WHAT YOU SHOULD DO: Please give the records below again in full, exactly, with the images left out.

*** Opening of EXTRACTED MATERIAL ***

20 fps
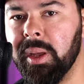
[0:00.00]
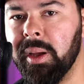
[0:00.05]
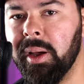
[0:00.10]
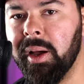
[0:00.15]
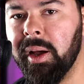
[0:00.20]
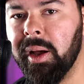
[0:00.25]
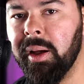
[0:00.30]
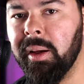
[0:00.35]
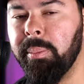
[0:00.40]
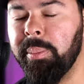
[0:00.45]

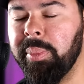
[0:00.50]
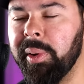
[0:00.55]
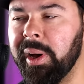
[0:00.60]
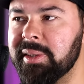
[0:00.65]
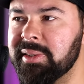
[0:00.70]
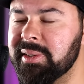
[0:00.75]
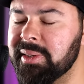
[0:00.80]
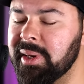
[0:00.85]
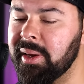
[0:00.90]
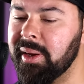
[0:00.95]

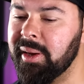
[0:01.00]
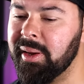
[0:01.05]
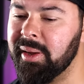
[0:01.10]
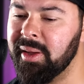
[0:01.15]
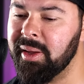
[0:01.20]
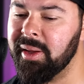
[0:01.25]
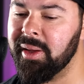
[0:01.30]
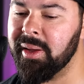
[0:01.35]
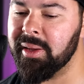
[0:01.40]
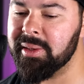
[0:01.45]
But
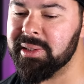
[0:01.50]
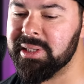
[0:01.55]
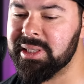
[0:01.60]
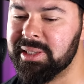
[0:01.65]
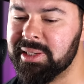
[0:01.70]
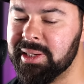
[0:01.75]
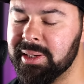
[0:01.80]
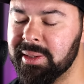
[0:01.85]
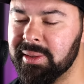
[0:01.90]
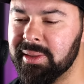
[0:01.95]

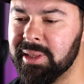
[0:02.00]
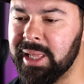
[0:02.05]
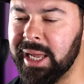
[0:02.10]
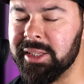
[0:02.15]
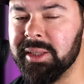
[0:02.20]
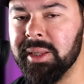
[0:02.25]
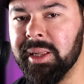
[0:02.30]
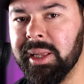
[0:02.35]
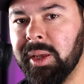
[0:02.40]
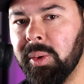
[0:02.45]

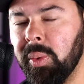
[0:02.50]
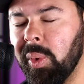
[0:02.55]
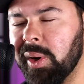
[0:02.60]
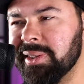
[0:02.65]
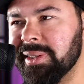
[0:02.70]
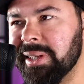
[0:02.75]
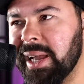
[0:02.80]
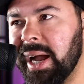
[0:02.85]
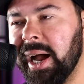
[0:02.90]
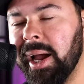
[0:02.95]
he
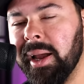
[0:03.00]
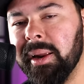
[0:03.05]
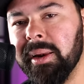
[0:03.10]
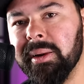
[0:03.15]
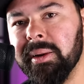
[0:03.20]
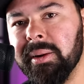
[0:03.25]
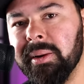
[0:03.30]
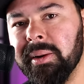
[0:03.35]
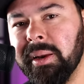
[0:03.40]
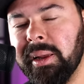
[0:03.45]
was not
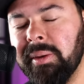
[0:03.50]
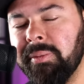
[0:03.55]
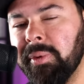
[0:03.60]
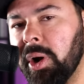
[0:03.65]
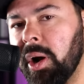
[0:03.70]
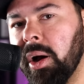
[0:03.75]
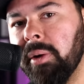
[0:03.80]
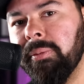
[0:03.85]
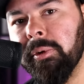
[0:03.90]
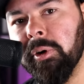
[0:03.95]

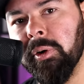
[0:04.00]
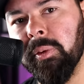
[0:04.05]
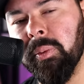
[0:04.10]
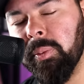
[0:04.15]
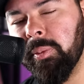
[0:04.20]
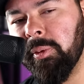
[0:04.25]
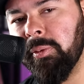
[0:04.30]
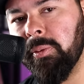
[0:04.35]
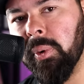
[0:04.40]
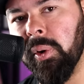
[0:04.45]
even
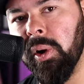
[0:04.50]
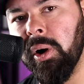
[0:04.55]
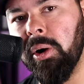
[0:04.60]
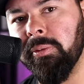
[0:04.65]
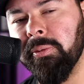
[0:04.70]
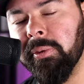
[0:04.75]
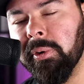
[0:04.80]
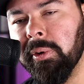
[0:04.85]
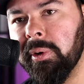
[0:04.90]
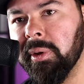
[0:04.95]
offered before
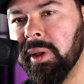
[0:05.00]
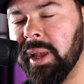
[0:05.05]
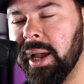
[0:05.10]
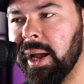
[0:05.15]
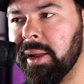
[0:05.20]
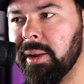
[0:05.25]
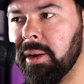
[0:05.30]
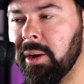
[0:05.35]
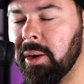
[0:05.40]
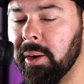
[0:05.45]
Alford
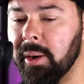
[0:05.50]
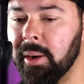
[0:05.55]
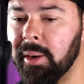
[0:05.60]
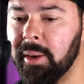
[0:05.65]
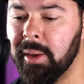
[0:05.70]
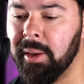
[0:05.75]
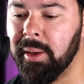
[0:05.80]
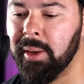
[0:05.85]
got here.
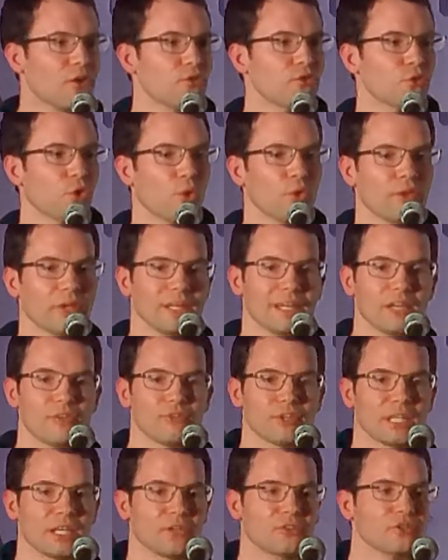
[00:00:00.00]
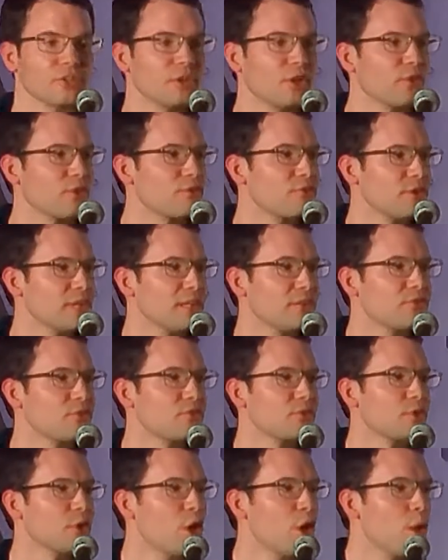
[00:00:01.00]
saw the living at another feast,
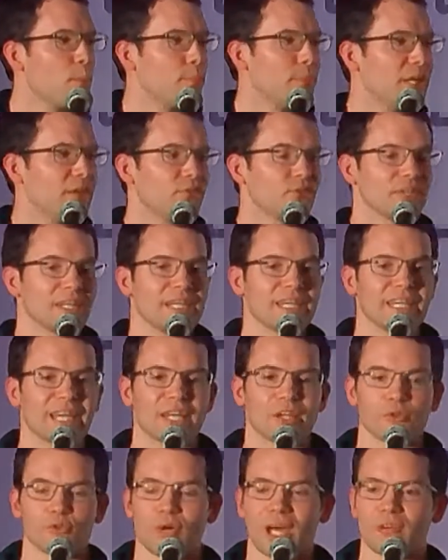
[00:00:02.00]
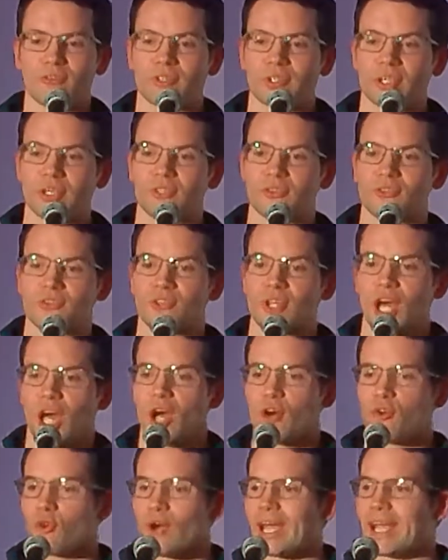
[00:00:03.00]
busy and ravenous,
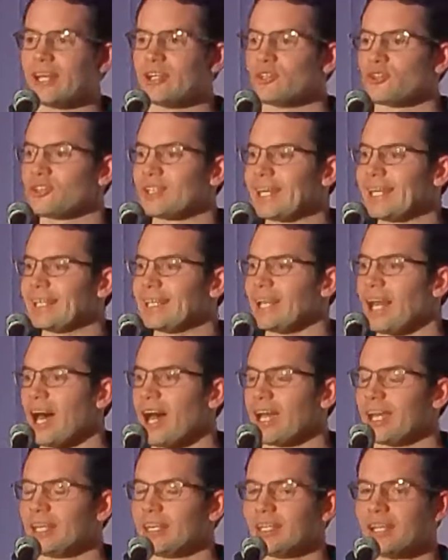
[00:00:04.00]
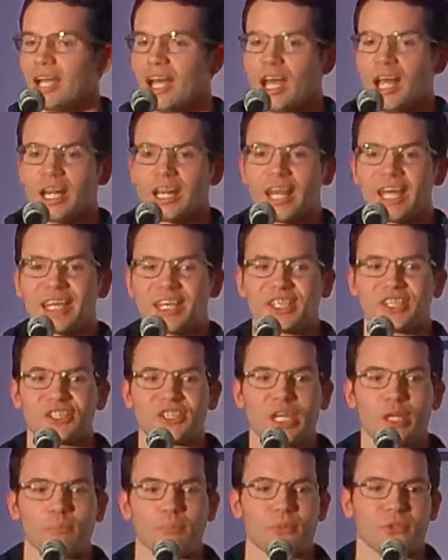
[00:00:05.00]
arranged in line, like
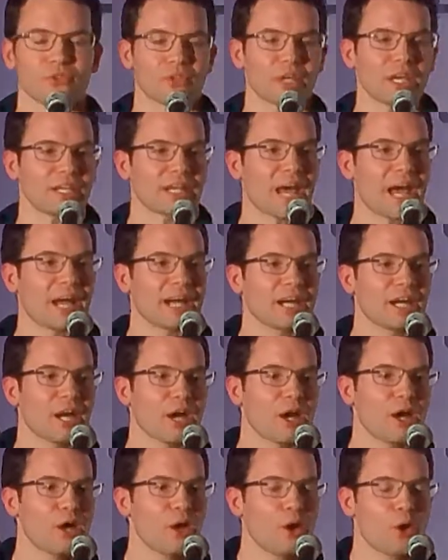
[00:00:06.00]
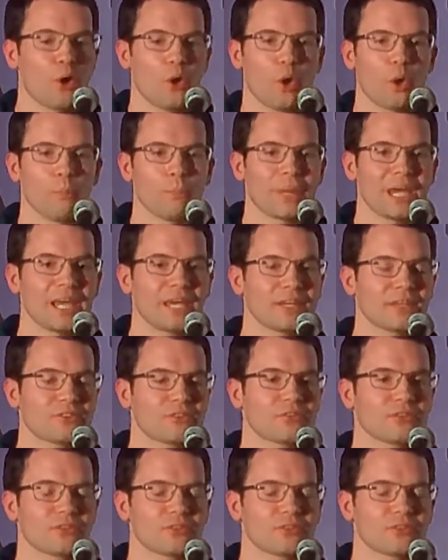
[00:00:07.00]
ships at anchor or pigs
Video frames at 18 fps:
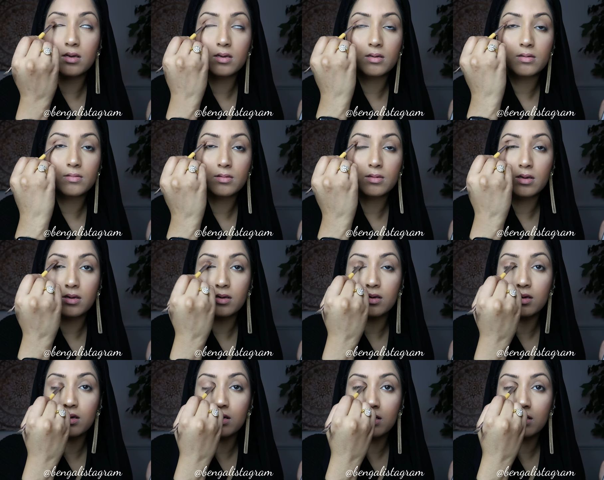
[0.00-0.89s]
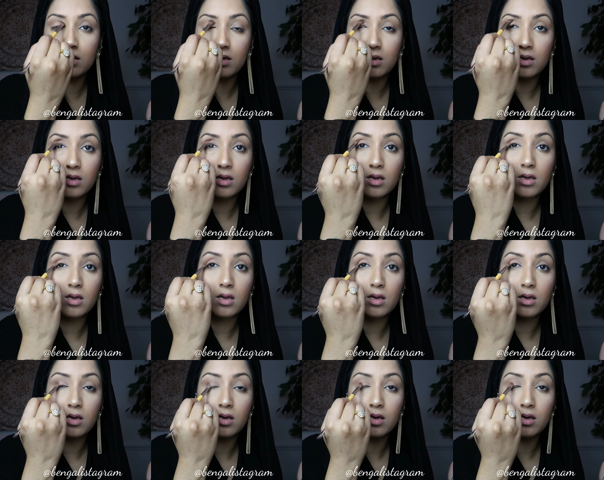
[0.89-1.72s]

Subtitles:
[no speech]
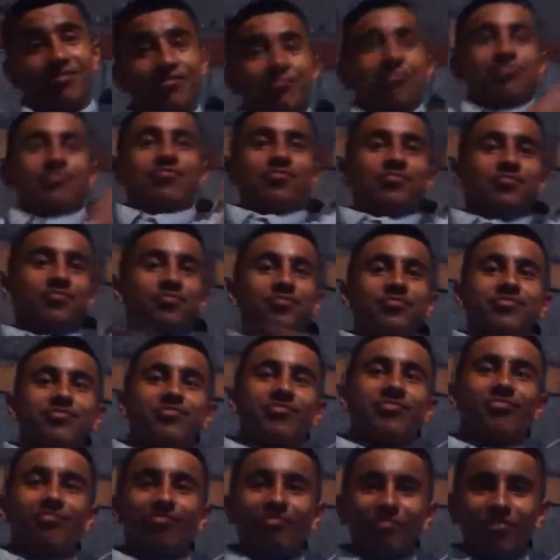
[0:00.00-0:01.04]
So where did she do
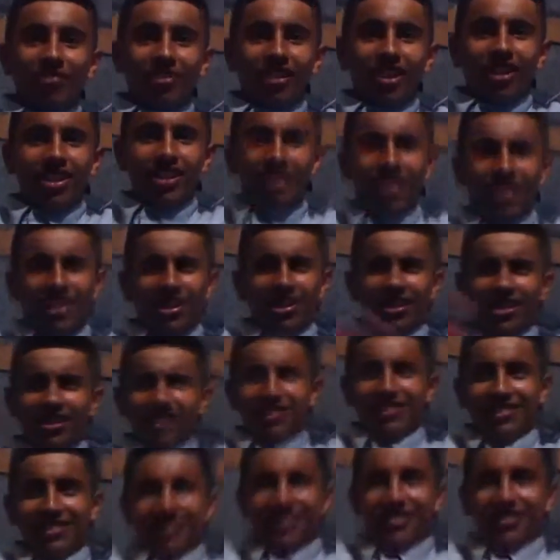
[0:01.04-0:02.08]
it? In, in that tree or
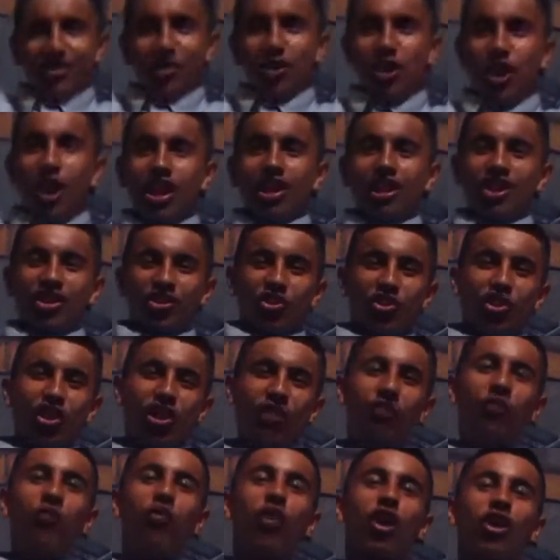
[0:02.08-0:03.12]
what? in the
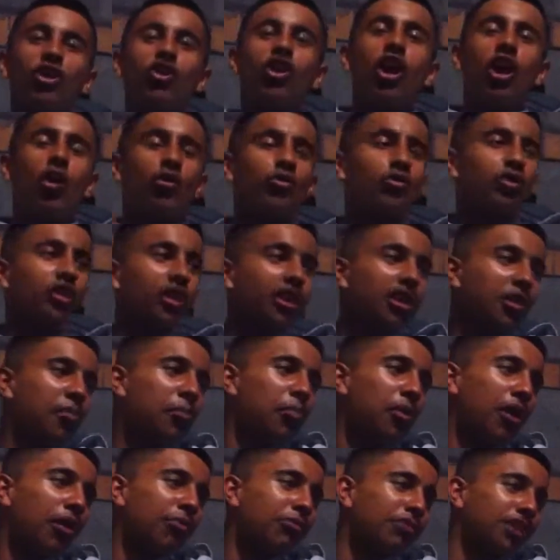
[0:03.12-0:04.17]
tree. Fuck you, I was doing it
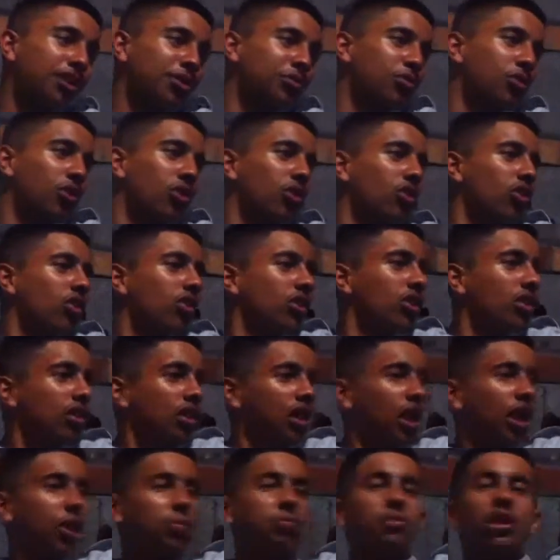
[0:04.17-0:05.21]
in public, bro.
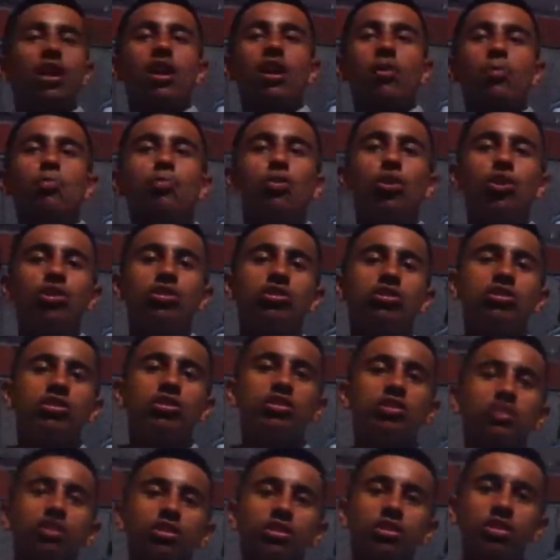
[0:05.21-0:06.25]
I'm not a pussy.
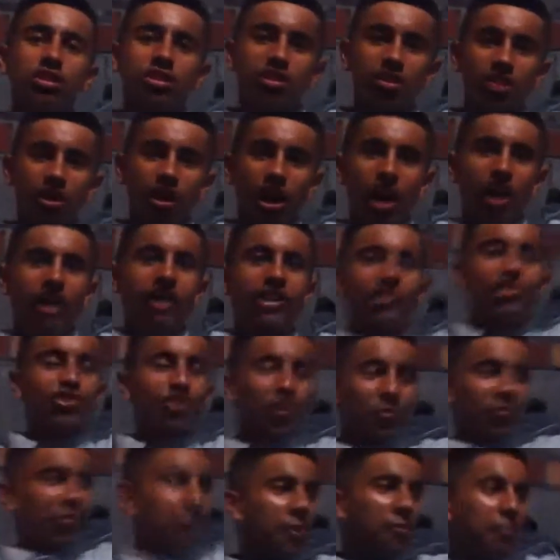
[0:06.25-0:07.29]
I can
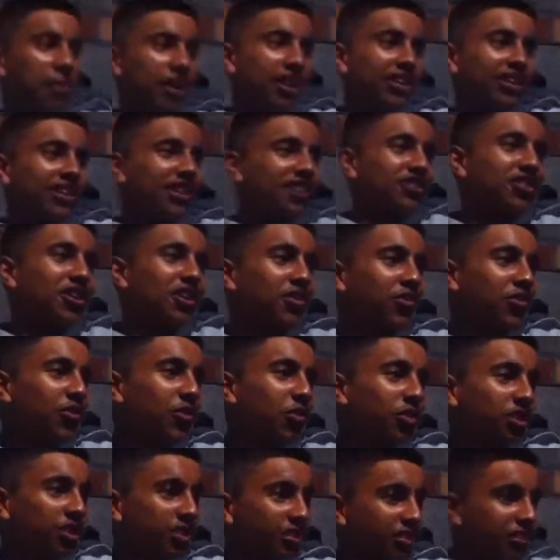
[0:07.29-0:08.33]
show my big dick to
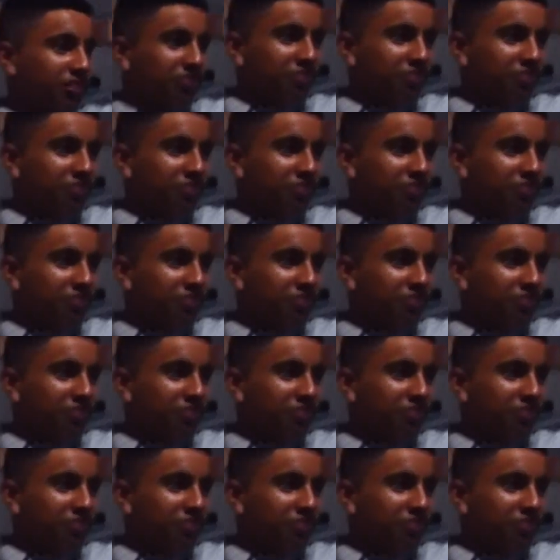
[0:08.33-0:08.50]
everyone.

*** Close of EXTRACTED MATERIAL ***

WRITTEN ANSWER:
20 fps
[0:00.00]
[0:00.05]
[0:00.10]
[0:00.15]
[0:00.20]
[0:00.25]
[0:00.30]
[0:00.35]
[0:00.40]
[0:00.45]

[0:00.50]
[0:00.55]
[0:00.60]
[0:00.65]
[0:00.70]
[0:00.75]
[0:00.80]
[0:00.85]
[0:00.90]
[0:00.95]

[0:01.00]
[0:01.05]
[0:01.10]
[0:01.15]
[0:01.20]
[0:01.25]
[0:01.30]
[0:01.35]
[0:01.40]
[0:01.45]
But
[0:01.50]
[0:01.55]
[0:01.60]
[0:01.65]
[0:01.70]
[0:01.75]
[0:01.80]
[0:01.85]
[0:01.90]
[0:01.95]

[0:02.00]
[0:02.05]
[0:02.10]
[0:02.15]
[0:02.20]
[0:02.25]
[0:02.30]
[0:02.35]
[0:02.40]
[0:02.45]

[0:02.50]
[0:02.55]
[0:02.60]
[0:02.65]
[0:02.70]
[0:02.75]
[0:02.80]
[0:02.85]
[0:02.90]
[0:02.95]
he
[0:03.00]
[0:03.05]
[0:03.10]
[0:03.15]
[0:03.20]
[0:03.25]
[0:03.30]
[0:03.35]
[0:03.40]
[0:03.45]
was not
[0:03.50]
[0:03.55]
[0:03.60]
[0:03.65]
[0:03.70]
[0:03.75]
[0:03.80]
[0:03.85]
[0:03.90]
[0:03.95]

[0:04.00]
[0:04.05]
[0:04.10]
[0:04.15]
[0:04.20]
[0:04.25]
[0:04.30]
[0:04.35]
[0:04.40]
[0:04.45]
even
[0:04.50]
[0:04.55]
[0:04.60]
[0:04.65]
[0:04.70]
[0:04.75]
[0:04.80]
[0:04.85]
[0:04.90]
[0:04.95]
offered before
[0:05.00]
[0:05.05]
[0:05.10]
[0:05.15]
[0:05.20]
[0:05.25]
[0:05.30]
[0:05.35]
[0:05.40]
[0:05.45]
Alford
[0:05.50]
[0:05.55]
[0:05.60]
[0:05.65]
[0:05.70]
[0:05.75]
[0:05.80]
[0:05.85]
got here.
[00:00:00.00]
[00:00:01.00]
saw the living at another feast,
[00:00:02.00]
[00:00:03.00]
busy and ravenous,
[00:00:04.00]
[00:00:05.00]
arranged in line, like
[00:00:06.00]
[00:00:07.00]
ships at anchor or pigs
Video frames at 18 fps:
[0.00-0.89s]
[0.89-1.72s]

Subtitles:
[no speech]
[0:00.00-0:01.04]
So where did she do
[0:01.04-0:02.08]
it? In, in that tree or
[0:02.08-0:03.12]
what? in the
[0:03.12-0:04.17]
tree. Fuck you, I was doing it
[0:04.17-0:05.21]
in public, bro.
[0:05.21-0:06.25]
I'm not a pussy.
[0:06.25-0:07.29]
I can
[0:07.29-0:08.33]
show my big dick to
[0:08.33-0:08.50]
everyone.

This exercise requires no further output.